→ **Extracted entries**:
────────────────────
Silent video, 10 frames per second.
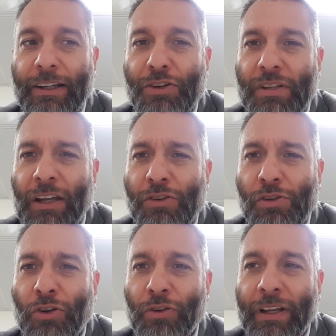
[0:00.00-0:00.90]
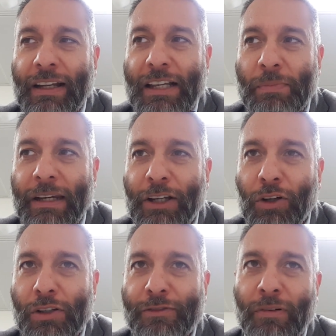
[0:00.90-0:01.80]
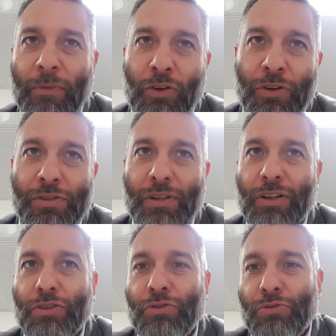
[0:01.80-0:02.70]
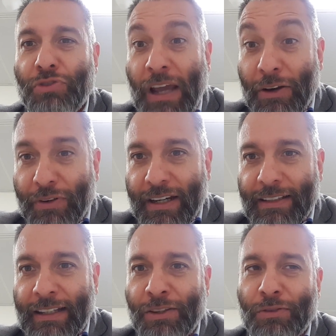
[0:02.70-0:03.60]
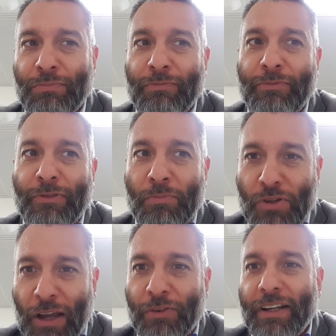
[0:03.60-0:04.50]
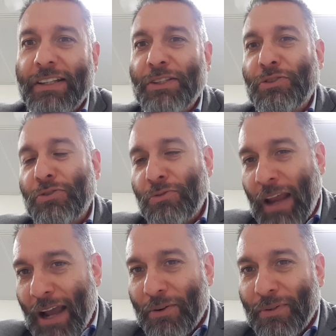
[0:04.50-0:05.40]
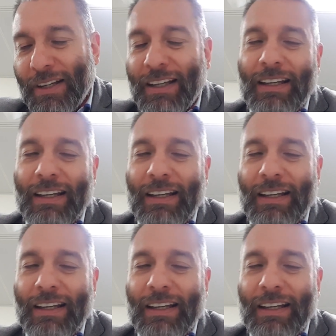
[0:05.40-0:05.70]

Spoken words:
Cristiano scoring as many goals from August to January than from January to now,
────────────────────
→ **Work required**: Using the listing above, copy exactly the lines from the one that contains "[0:00.90-0:01.80]" through its last line, both included, but not the pictures.

→ **Response for this exercise**:
[0:00.90-0:01.80]
[0:01.80-0:02.70]
[0:02.70-0:03.60]
[0:03.60-0:04.50]
[0:04.50-0:05.40]
[0:05.40-0:05.70]

Spoken words:
Cristiano scoring as many goals from August to January than from January to now,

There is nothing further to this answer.